## Exercise input:
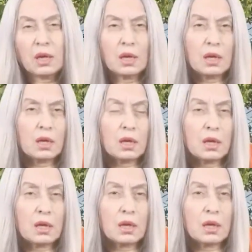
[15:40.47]

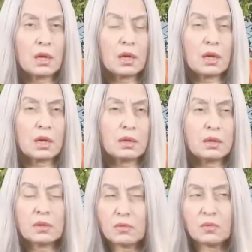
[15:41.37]
And
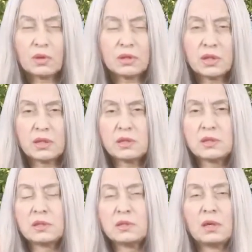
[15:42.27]
what is
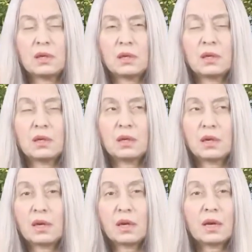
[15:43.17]
the
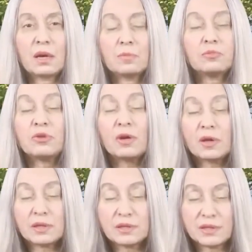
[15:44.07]

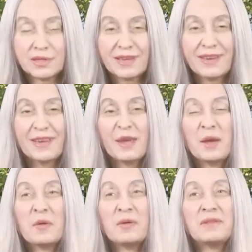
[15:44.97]
price?
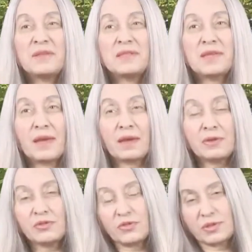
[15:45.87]
What is the
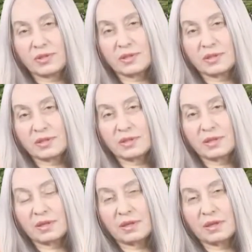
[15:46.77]
entrance
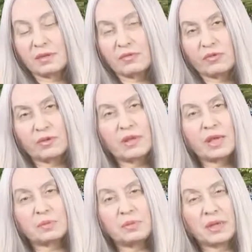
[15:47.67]
for
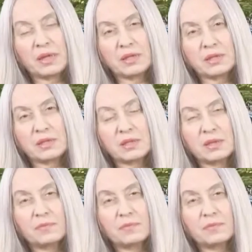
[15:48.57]
that place?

## Work order:
Output each record above exactly; omit the images.

## Worked solution:
[15:40.47]

[15:41.37]
And
[15:42.27]
what is
[15:43.17]
the
[15:44.07]

[15:44.97]
price?
[15:45.87]
What is the
[15:46.77]
entrance
[15:47.67]
for
[15:48.57]
that place?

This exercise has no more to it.